• Exercise directions:
Exactly as written, please repeat the data that follows, but not the pictures.

[Stored items]
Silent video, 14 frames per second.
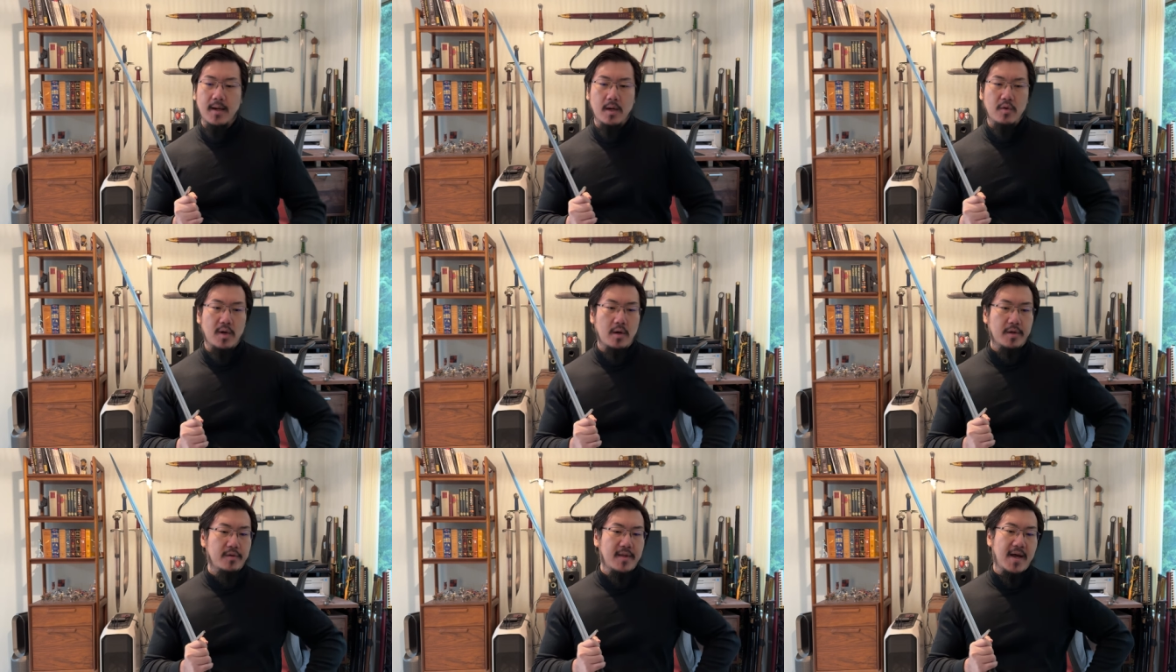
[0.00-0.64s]
I will
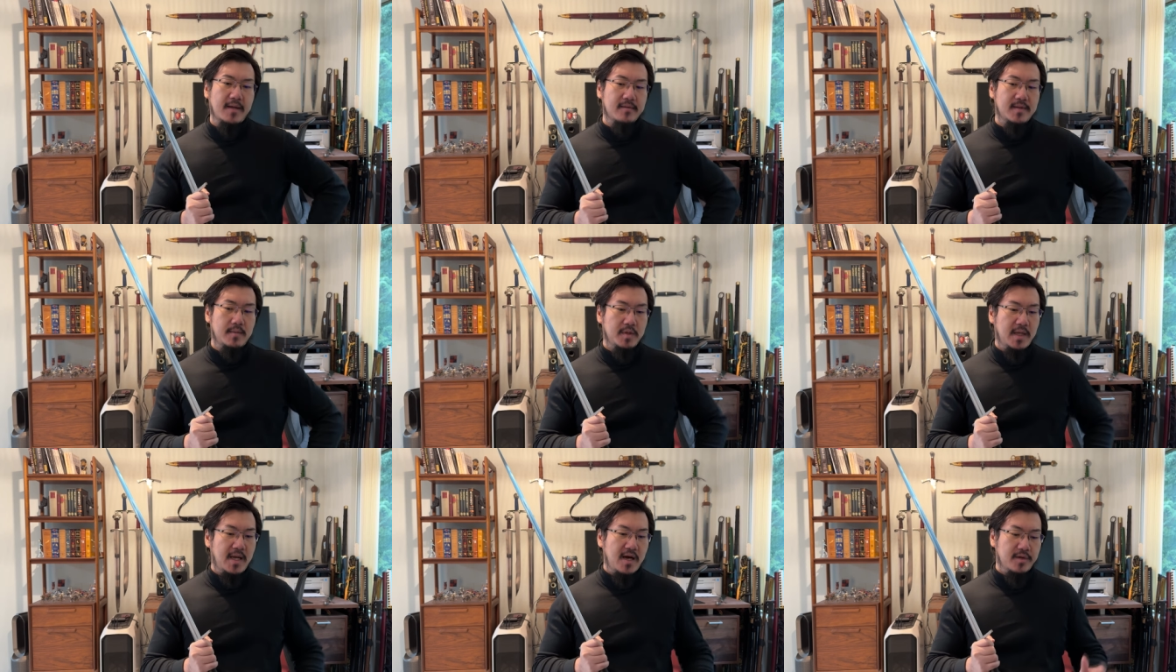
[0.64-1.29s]
argue that some
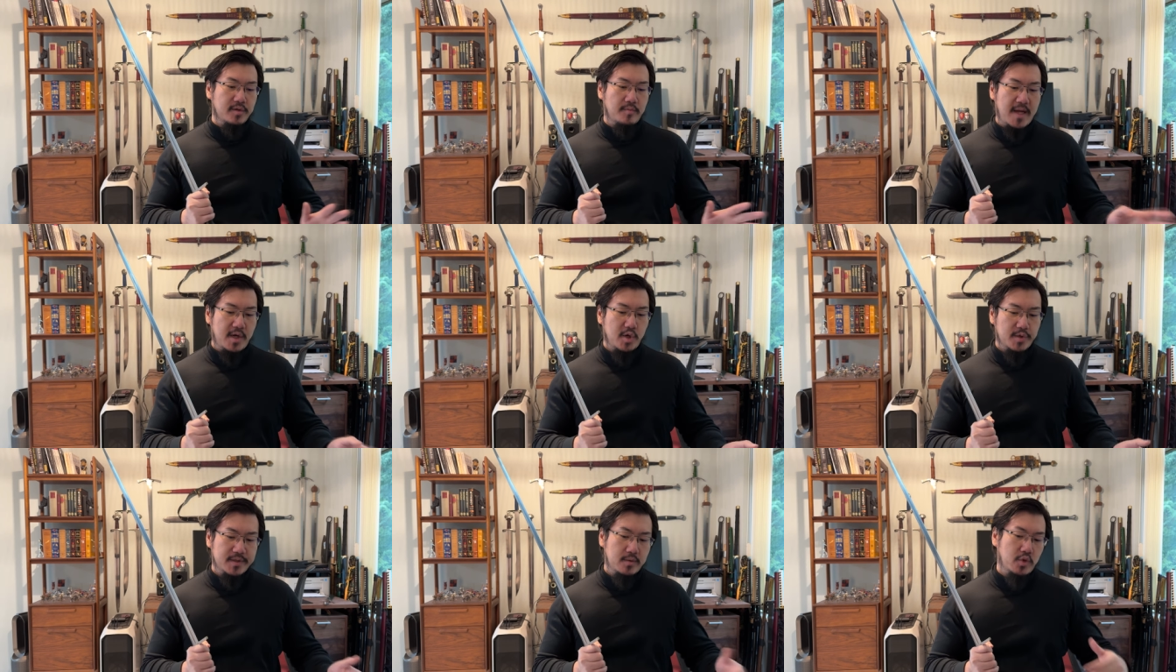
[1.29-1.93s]
of the other
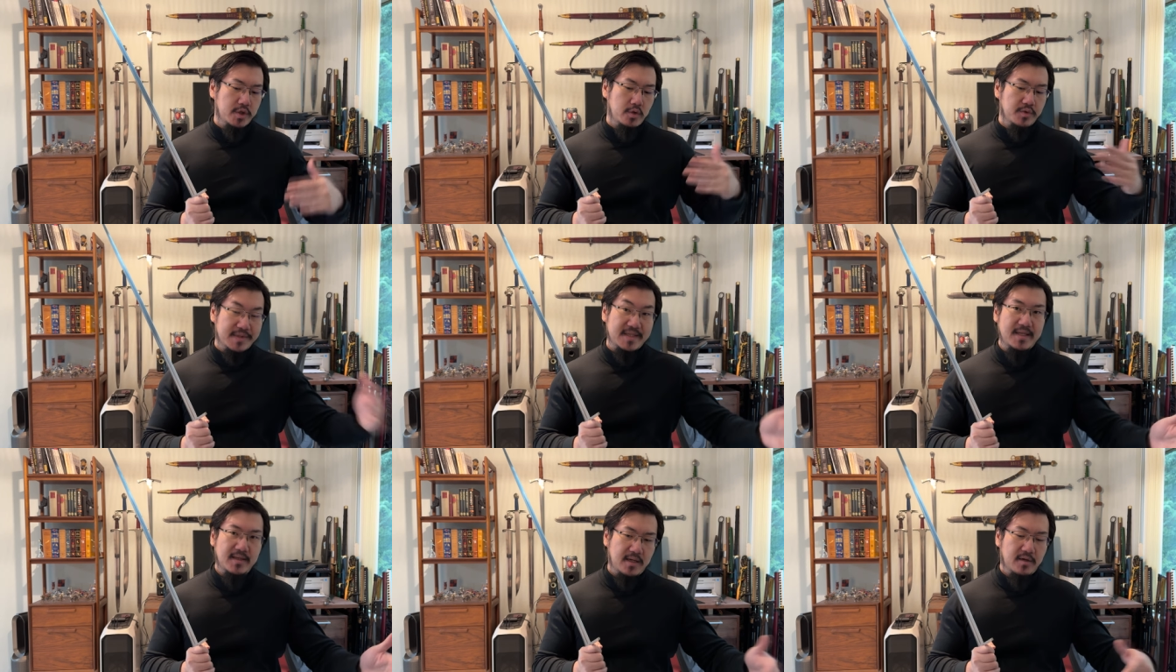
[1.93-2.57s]
makers, which you will
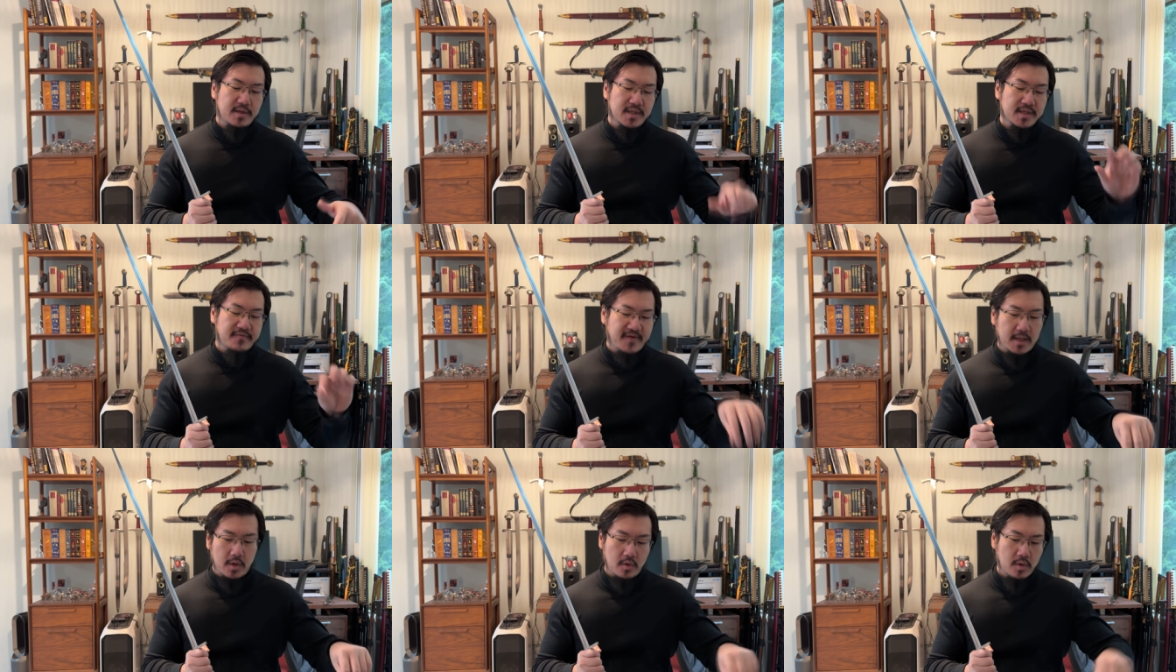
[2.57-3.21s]
see later in this
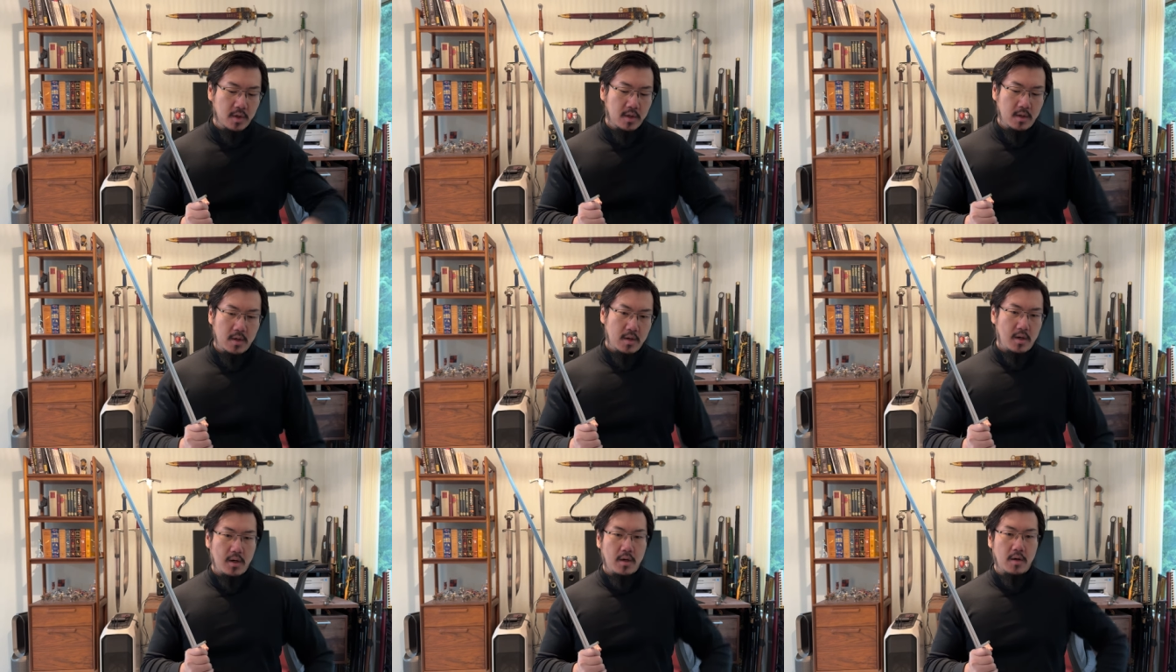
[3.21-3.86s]
video,
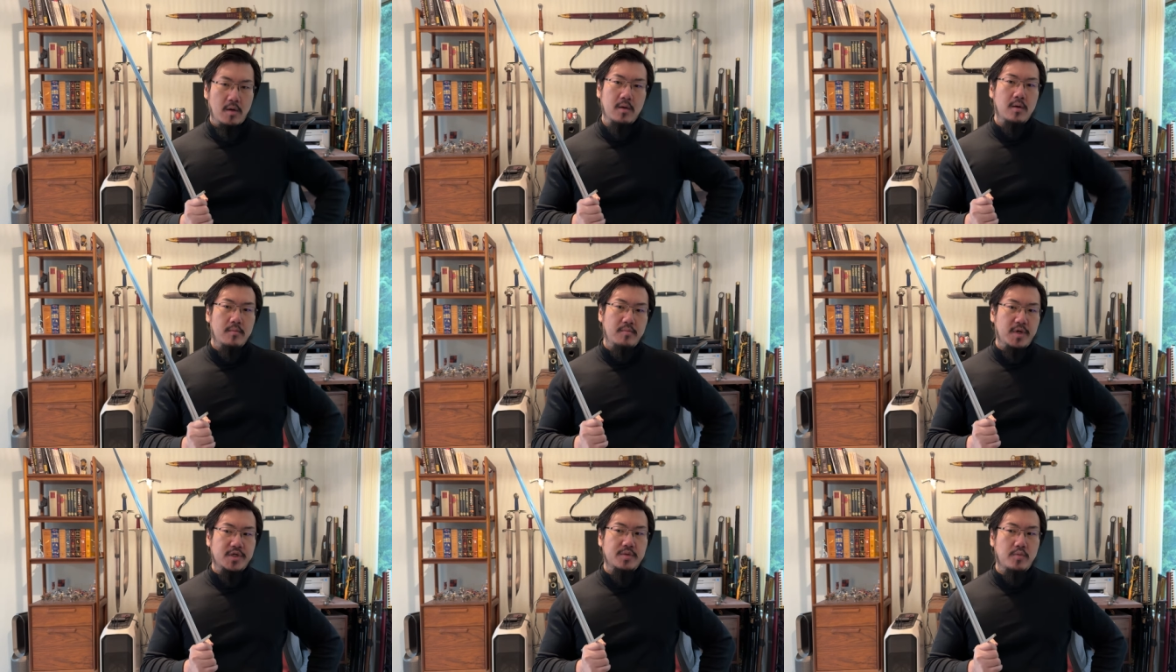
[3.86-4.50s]
are
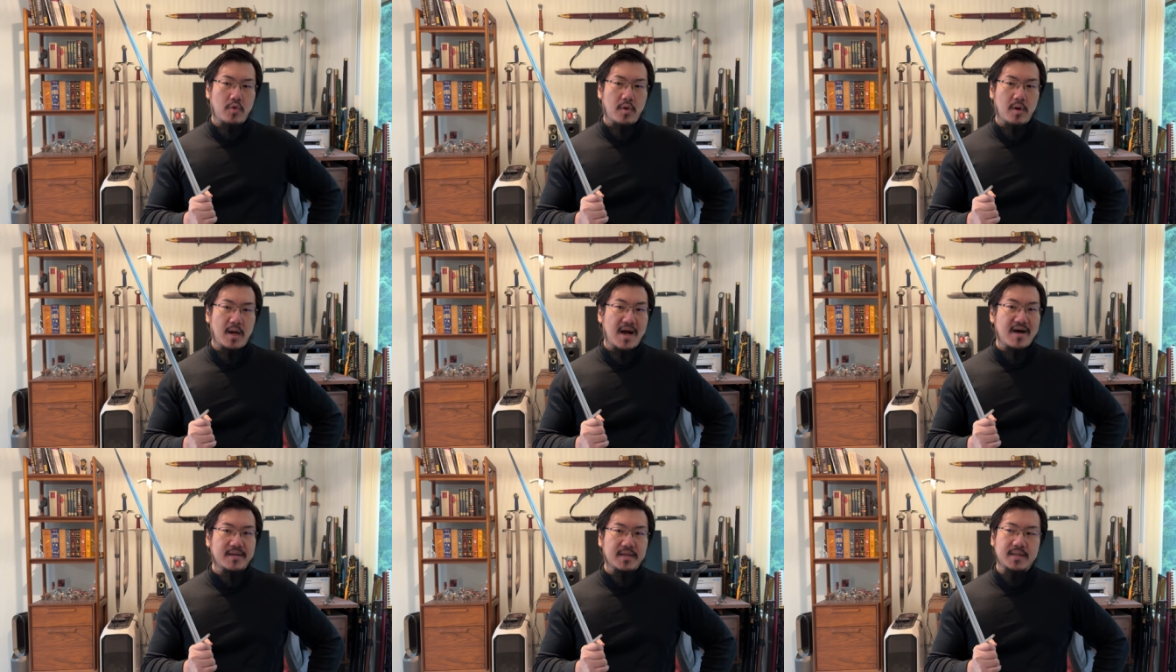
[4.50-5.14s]
much more
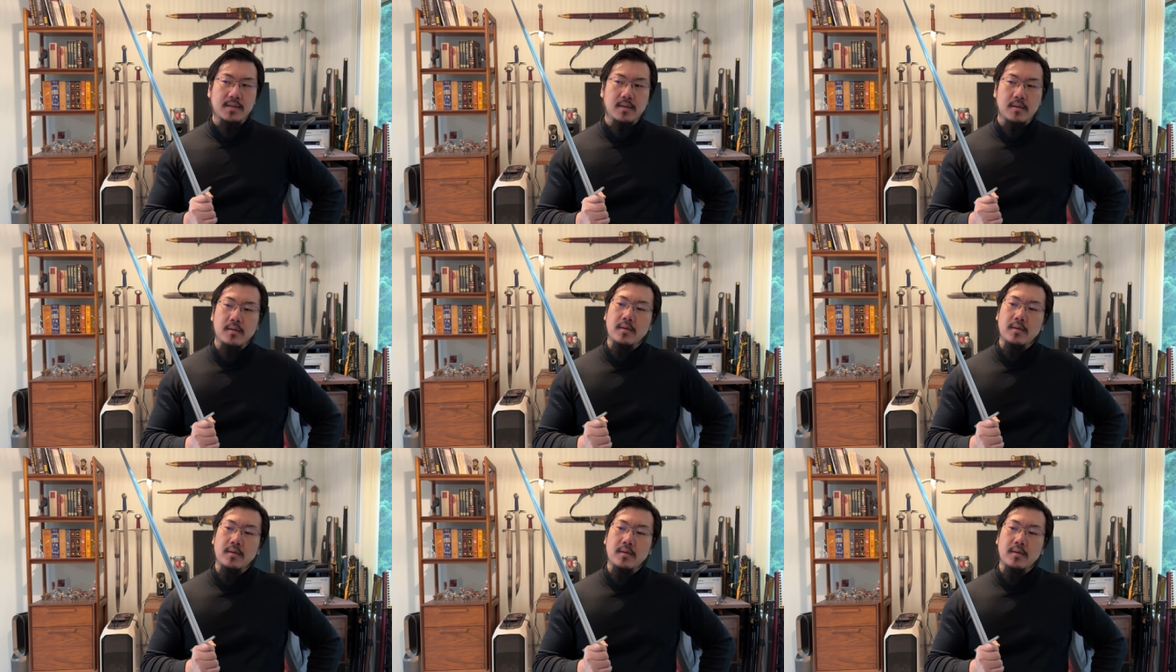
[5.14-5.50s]
honest,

• Response to this exercise:
Silent video, 14 frames per second.
[0.00-0.64s]
I will
[0.64-1.29s]
argue that some
[1.29-1.93s]
of the other
[1.93-2.57s]
makers, which you will
[2.57-3.21s]
see later in this
[3.21-3.86s]
video,
[3.86-4.50s]
are
[4.50-5.14s]
much more
[5.14-5.50s]
honest,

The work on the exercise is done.